Complete API documentation for the ARFF Format Converter v2.0 Python package.

Python API

ARFFConverter Class

Constructor

from arff_format_converter import ARFFConverter

converter = ARFFConverter(
    fast_mode=True,      # Skip validation for speed
    parallel=True,       # Use multiple cores
    use_polars=True,     # Use Polars for max performance
    memory_map=True,     # Enable memory mapping
    chunk_size=50000     # Chunk size for large files
)
Parameters
  • fast_mode (bool): Skip validation for maximum speed, default: False
  • parallel (bool): Enable multi-core processing, default: True
  • use_polars (bool): Use Polars for ultra-fast processing, default: True
  • memory_map (bool): Enable memory mapping for large files, default: False
  • chunk_size (int): Chunk size for processing large datasets, default: 10000

Methods

convert(input_file, output_dir, output_format)

Converts ARFF file to specified format with optimal performance.

  • input_file (Path|str): Path to ARFF file
  • output_dir (Path|str): Output directory path
  • output_format (str): Target format (csv, json, parquet, xlsx, xml, orc)
  • Returns: ConversionResult with timing and file info
from pathlib import Path

# Basic conversion
result = converter.convert(
    input_file=Path("data.arff"),
    output_dir=Path("output"),
    output_format="parquet"
)

print(f"Conversion completed in {result.duration:.2f}s")
print(f"Output file: {result.output_file}")
print(f"File size: {result.file_size_mb:.1f} MB")
batch_convert(input_files, output_dir, output_format, parallel=True)

Converts multiple ARFF files efficiently with parallel processing.

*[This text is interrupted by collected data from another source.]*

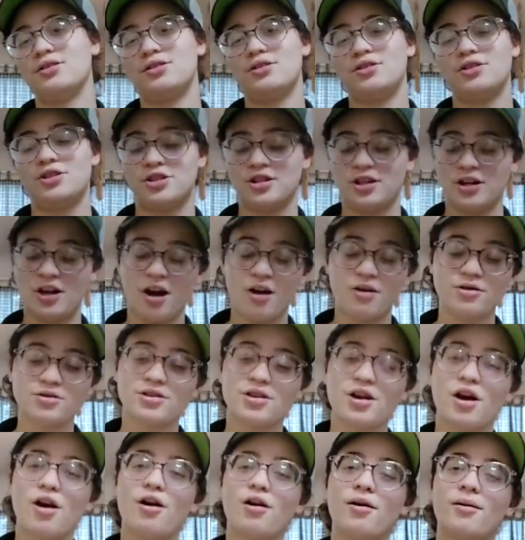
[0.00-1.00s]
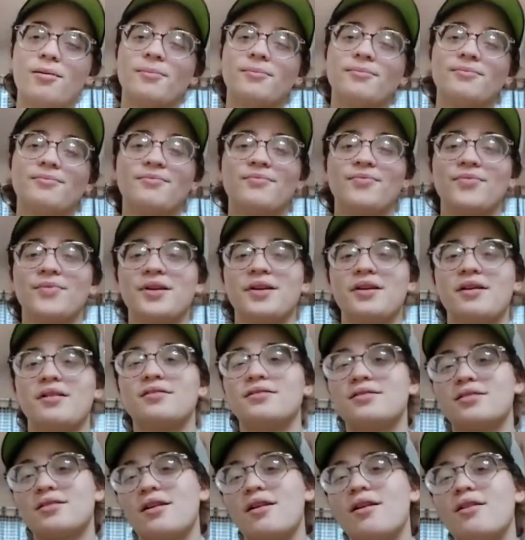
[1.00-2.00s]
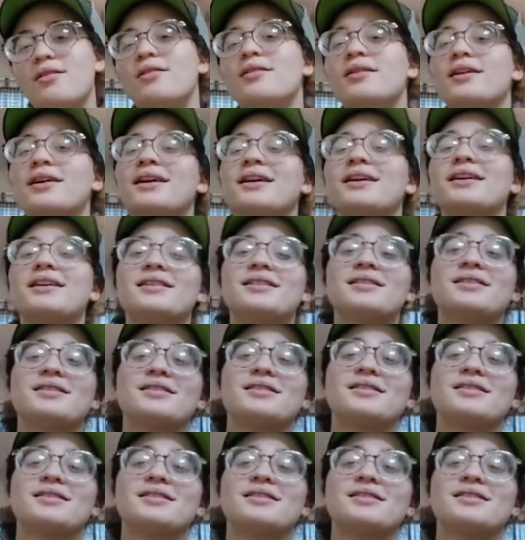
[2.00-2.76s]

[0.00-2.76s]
She goes home to go get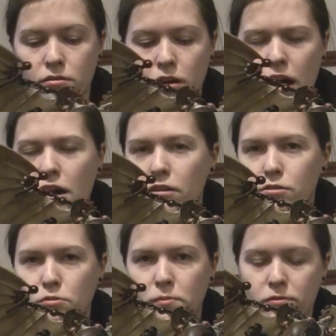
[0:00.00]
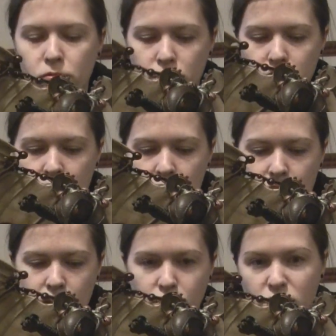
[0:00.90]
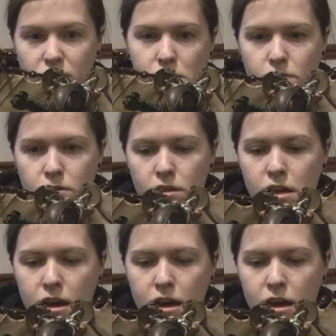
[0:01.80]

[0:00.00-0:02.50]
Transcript: Heart of the Swarm, of course, not StarCraft 2.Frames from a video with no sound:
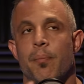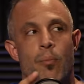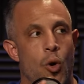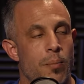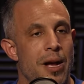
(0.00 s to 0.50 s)

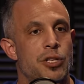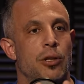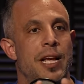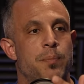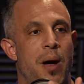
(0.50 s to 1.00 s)
More muscle,
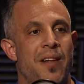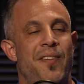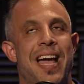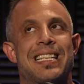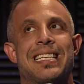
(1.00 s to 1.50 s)
less body
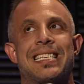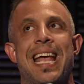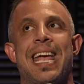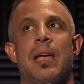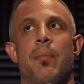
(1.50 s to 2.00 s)
fat,
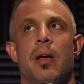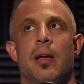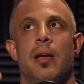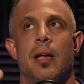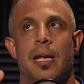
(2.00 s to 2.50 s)
same
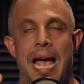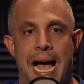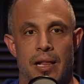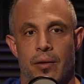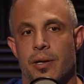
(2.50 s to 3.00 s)

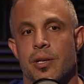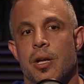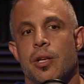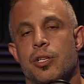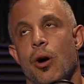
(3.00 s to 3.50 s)
calories.
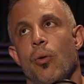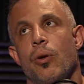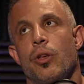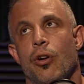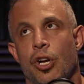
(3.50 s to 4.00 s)
So
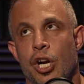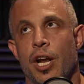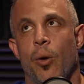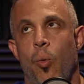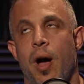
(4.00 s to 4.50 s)
you're
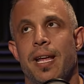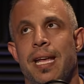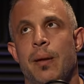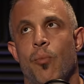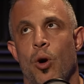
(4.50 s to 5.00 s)
going to want to
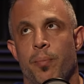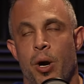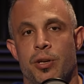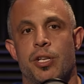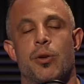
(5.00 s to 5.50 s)
eat more
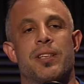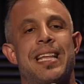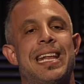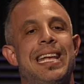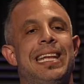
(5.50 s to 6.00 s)
protein. So
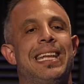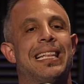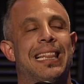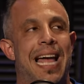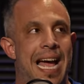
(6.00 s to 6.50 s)
instead of
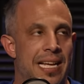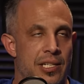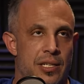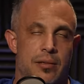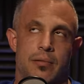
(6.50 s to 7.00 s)
eating
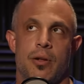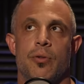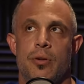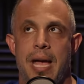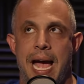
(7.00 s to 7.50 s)
less,
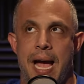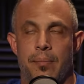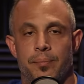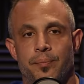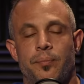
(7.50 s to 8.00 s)
don't do
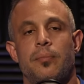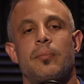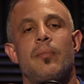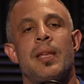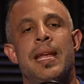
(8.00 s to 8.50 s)
that.
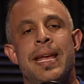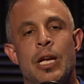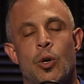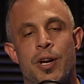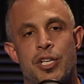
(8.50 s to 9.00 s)

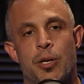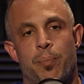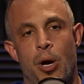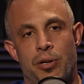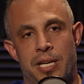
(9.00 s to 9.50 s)
Increase your
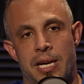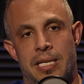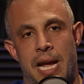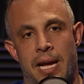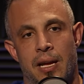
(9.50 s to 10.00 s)
protein
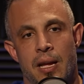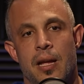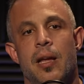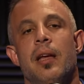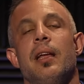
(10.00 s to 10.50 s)
intake,
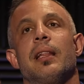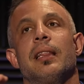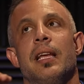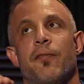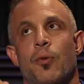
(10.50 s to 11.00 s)

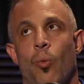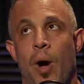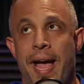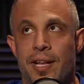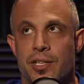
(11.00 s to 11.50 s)
lift
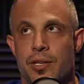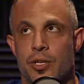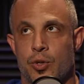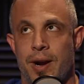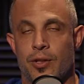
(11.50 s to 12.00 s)
weights,
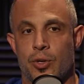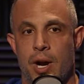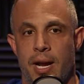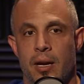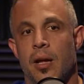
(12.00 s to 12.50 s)
strength
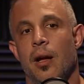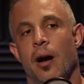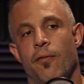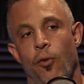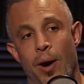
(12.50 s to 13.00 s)
train,
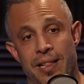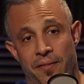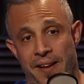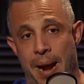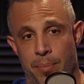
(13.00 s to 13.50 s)
avoid the
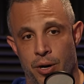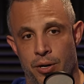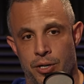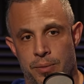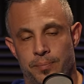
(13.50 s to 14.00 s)
fat
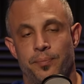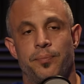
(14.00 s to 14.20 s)
burners,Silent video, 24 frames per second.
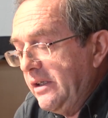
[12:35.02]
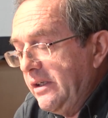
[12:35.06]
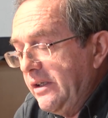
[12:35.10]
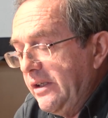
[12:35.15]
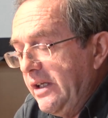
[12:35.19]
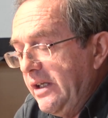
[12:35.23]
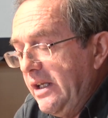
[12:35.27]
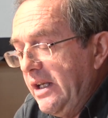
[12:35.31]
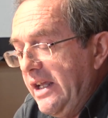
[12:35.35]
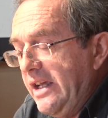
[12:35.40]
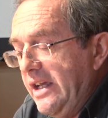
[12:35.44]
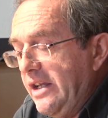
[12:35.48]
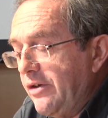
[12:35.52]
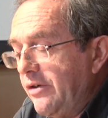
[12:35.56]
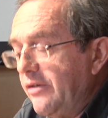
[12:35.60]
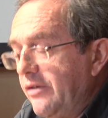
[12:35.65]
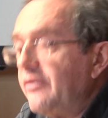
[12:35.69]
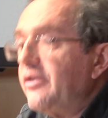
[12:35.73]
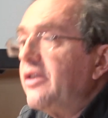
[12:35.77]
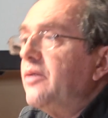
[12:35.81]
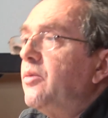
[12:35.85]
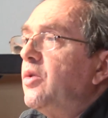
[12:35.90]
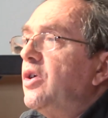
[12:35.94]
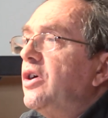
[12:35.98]
the leader
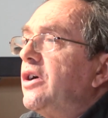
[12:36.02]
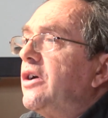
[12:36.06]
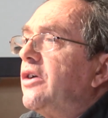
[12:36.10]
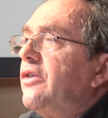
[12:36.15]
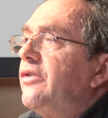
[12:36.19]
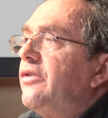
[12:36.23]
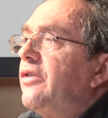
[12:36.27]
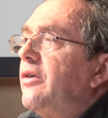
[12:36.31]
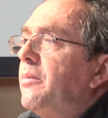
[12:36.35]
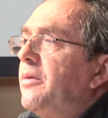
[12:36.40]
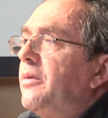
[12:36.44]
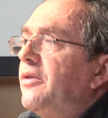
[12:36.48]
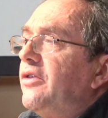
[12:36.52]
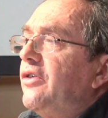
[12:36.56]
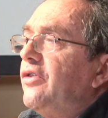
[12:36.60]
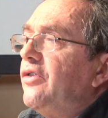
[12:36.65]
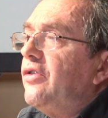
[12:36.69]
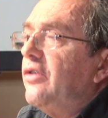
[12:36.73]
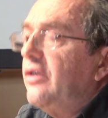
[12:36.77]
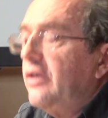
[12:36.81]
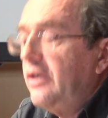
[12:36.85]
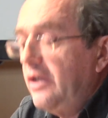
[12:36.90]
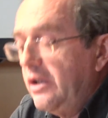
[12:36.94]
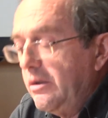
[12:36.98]
of the workers'
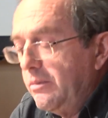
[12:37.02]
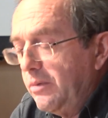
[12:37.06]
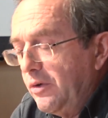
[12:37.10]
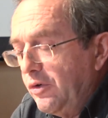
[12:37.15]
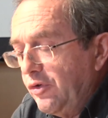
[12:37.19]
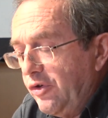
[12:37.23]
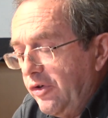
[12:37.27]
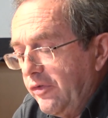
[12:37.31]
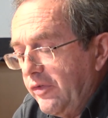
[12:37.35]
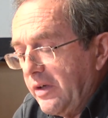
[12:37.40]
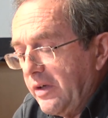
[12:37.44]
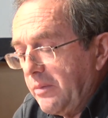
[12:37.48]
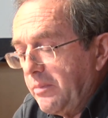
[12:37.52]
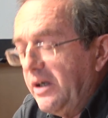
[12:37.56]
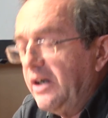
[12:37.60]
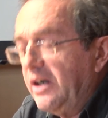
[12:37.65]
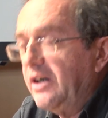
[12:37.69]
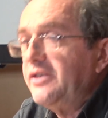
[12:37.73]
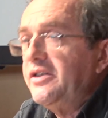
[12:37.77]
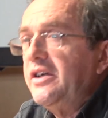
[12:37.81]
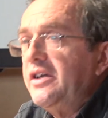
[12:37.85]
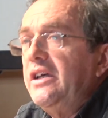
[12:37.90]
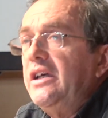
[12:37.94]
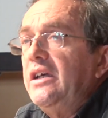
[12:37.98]
opposition in the Bolshevik
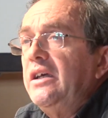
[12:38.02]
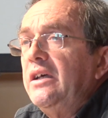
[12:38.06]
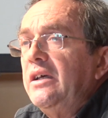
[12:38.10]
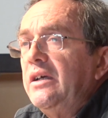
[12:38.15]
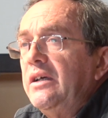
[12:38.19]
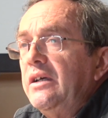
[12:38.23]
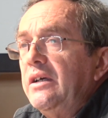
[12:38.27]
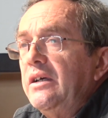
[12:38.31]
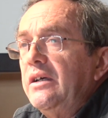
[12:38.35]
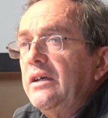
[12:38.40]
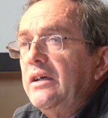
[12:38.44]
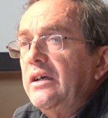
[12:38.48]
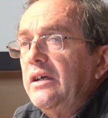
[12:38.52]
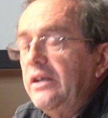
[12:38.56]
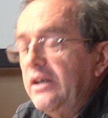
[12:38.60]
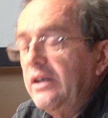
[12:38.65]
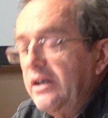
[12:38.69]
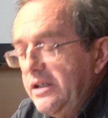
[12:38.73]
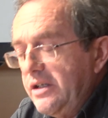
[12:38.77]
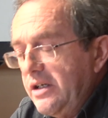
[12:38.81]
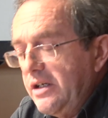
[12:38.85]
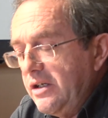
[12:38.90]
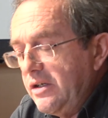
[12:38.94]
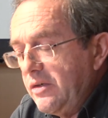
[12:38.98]
Party in
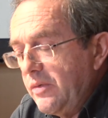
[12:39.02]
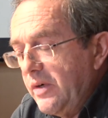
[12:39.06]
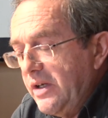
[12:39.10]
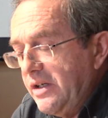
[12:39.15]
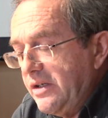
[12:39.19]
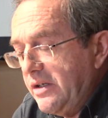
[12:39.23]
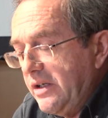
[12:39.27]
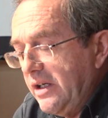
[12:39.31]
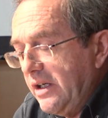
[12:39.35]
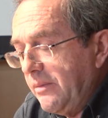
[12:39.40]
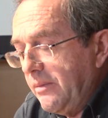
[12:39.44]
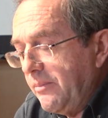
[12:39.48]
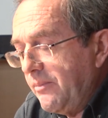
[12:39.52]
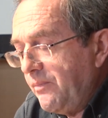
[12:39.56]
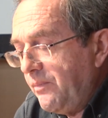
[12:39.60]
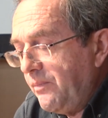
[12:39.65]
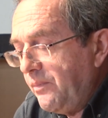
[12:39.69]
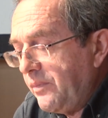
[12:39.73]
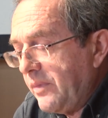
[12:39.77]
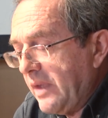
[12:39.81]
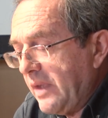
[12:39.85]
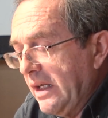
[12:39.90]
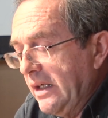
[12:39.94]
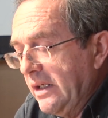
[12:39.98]
1920.
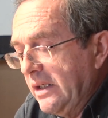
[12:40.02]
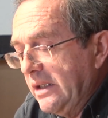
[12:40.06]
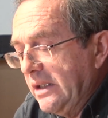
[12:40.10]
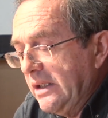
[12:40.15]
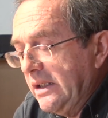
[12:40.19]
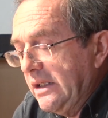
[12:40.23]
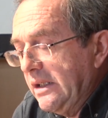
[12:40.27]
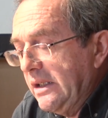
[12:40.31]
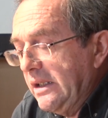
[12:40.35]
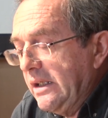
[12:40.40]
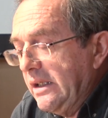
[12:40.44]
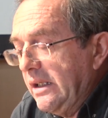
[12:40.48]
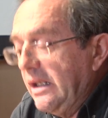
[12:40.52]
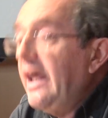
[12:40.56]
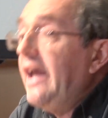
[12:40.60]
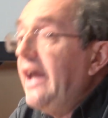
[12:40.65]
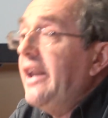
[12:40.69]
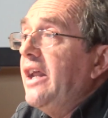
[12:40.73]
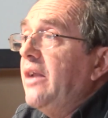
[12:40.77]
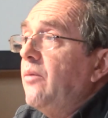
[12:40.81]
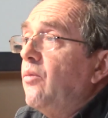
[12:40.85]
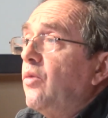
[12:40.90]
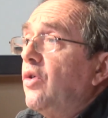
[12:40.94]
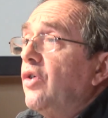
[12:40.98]

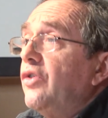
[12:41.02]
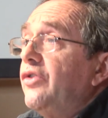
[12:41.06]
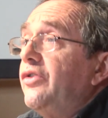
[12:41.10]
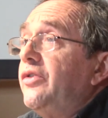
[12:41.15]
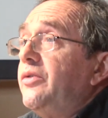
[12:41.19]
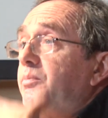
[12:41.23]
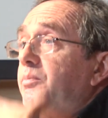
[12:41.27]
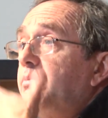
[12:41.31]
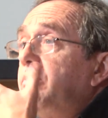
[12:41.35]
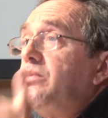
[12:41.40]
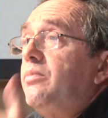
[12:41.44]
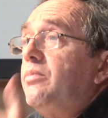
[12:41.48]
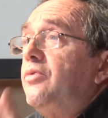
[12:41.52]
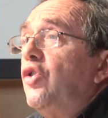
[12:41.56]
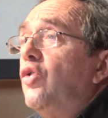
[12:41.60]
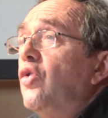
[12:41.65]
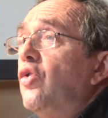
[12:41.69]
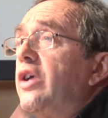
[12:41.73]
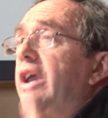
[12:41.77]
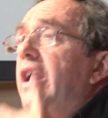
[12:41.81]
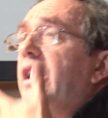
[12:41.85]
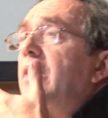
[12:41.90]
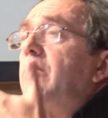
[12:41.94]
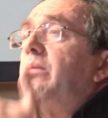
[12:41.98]
Lenin was
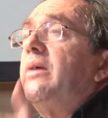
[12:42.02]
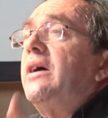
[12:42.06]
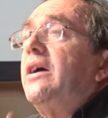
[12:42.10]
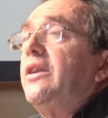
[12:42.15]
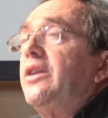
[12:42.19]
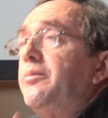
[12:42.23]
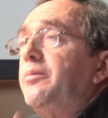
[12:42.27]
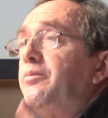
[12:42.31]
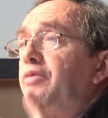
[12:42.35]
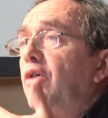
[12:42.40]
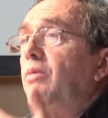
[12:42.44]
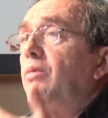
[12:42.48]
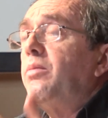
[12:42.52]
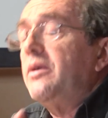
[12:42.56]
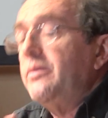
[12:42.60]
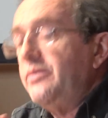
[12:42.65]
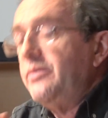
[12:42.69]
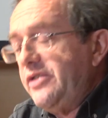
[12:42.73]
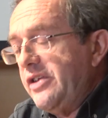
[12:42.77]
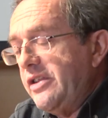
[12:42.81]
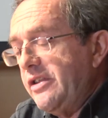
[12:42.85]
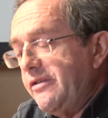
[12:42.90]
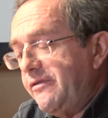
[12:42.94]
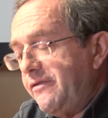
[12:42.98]
talking about the
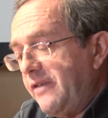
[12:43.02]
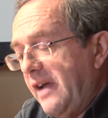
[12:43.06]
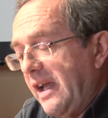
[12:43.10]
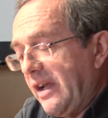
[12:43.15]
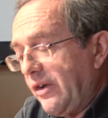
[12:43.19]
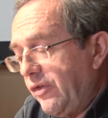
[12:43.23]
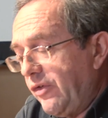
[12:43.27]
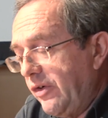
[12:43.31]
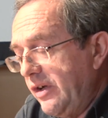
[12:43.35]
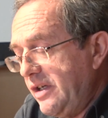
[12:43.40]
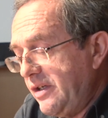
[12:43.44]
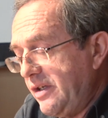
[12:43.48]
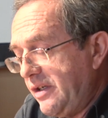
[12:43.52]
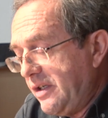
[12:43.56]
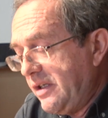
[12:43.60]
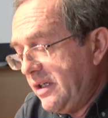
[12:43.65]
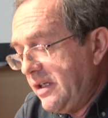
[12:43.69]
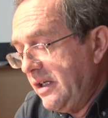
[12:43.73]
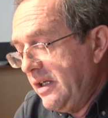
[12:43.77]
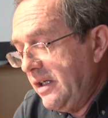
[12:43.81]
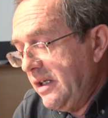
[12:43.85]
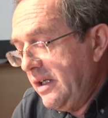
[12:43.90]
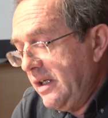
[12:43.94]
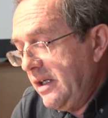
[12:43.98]
problems in the factories
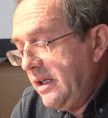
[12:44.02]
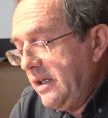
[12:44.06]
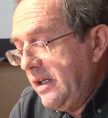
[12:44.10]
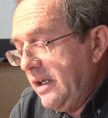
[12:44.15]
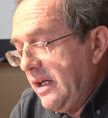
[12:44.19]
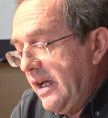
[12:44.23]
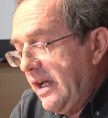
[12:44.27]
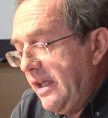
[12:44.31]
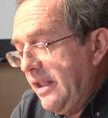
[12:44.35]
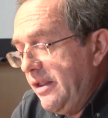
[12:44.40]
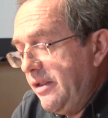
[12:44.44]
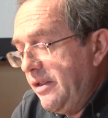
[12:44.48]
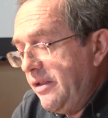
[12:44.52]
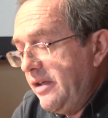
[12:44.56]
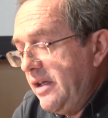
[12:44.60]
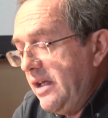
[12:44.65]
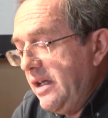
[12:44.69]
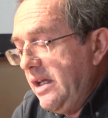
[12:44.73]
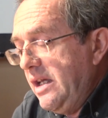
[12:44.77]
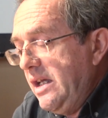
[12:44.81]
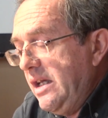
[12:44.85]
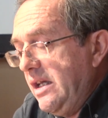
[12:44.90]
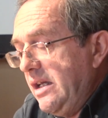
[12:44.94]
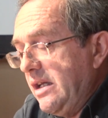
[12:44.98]
and
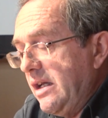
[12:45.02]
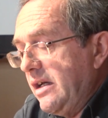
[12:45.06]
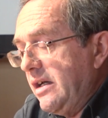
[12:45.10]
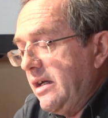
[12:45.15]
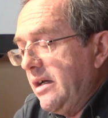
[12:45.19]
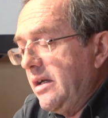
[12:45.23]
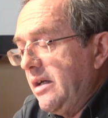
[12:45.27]
the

  • input_files (List[Path]): List of ARFF file paths
  • output_dir (Path|str): Output directory path
  • output_format (str): Target format
  • parallel (bool): Enable parallel batch processing
  • Returns: List[ConversionResult]
# Process entire directory
input_files = list(Path("data").glob("*.arff"))
results = converter.batch_convert(
    input_files=input_files,
    output_dir=Path("output"),
    output_format="parquet",
    parallel=True
)

print(f"Converted {len(results)} files successfully!")
for result in results:
    print(f"{result.input_file.name}: {result.duration:.2f}s")
benchmark(input_file, formats=None, iterations=3)

Benchmark conversion performance across different formats.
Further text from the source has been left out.